By JOSHUWA DEAL
Christian Grey, the infamous fictional character, is known to be dominant, tortured, successful and alluringly sensual.
However, through the history of literature there have been many characters that have fit this archetype, who are arguably even more charismatically captivating and brooding.
Rhett Butler from “Gone with the Wind,” has his own ship smuggling business and is a dishonorable man who only cares for money and Scarlett. He fought for the South during the Civil War when he knew it was a dying cause.
Butler is a man who knows how to dance, shoot and gamble his way into infamy during a time of confederate sensibilities. Unlike Christian Grey, when his relationship was over he kept composure and stated, “Frankly my dear, I don’t give a damn.”

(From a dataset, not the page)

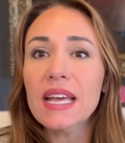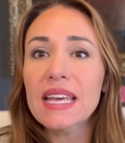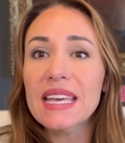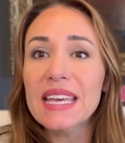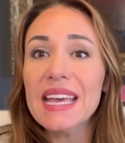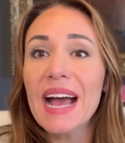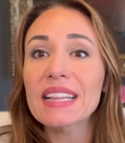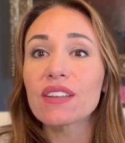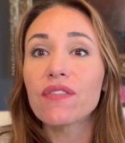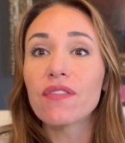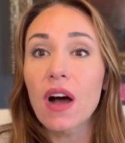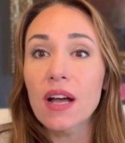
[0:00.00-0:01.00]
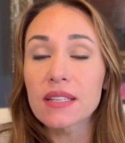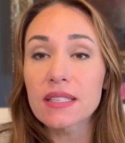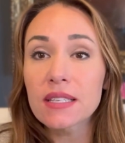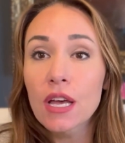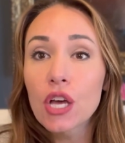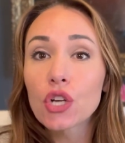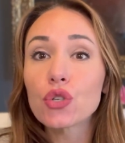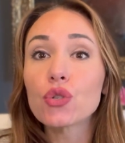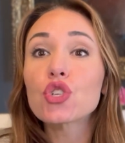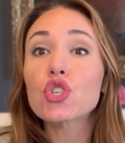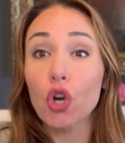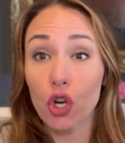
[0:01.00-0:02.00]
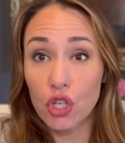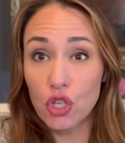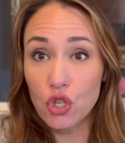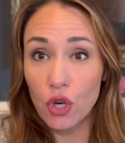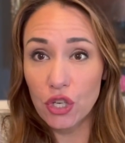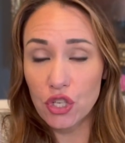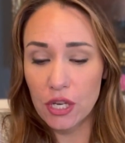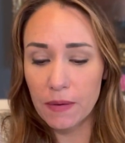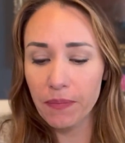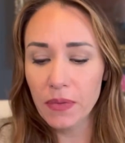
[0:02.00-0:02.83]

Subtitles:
he had the funds to start construction.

The next literary tortured soul is Dorian Gray from “The Picture of Dorian Gray.” He is a scandalous character from a controversial writer, Oscar Wilde, who was even inspired by a scandalous poet, Lord Byron. Gray lives in the literary world as one of the greatest and tragic hedonists, a man who was so beautiful that men and women throughout the story swoon over his façade.
He partakes in sinful pleasures of lust and seduction, but later realizes how empty all the physical desires makes him internally.
Finally, Jay Gatsby is the epitome of a wealthy, tragic and romantic. Gatsby uses his wealth to bestow lavish parties for those he cares about, while not allowing his past to hinder his dream of romance. Although he is foolish and navïe, he never truly lets his passions and past hinder the lives of those around him intentionally. Ba- sically, Gatsby is a playboy who likes to play nice.
All of these male figures are hedonists set on pleasure and self-destruction. Wealthy men who realize wealth does not sustain the soul and tragic figures that let themselves collapse the joys around them. Com- pared to these literary figures, Christian Grey is the submissive in his own red room.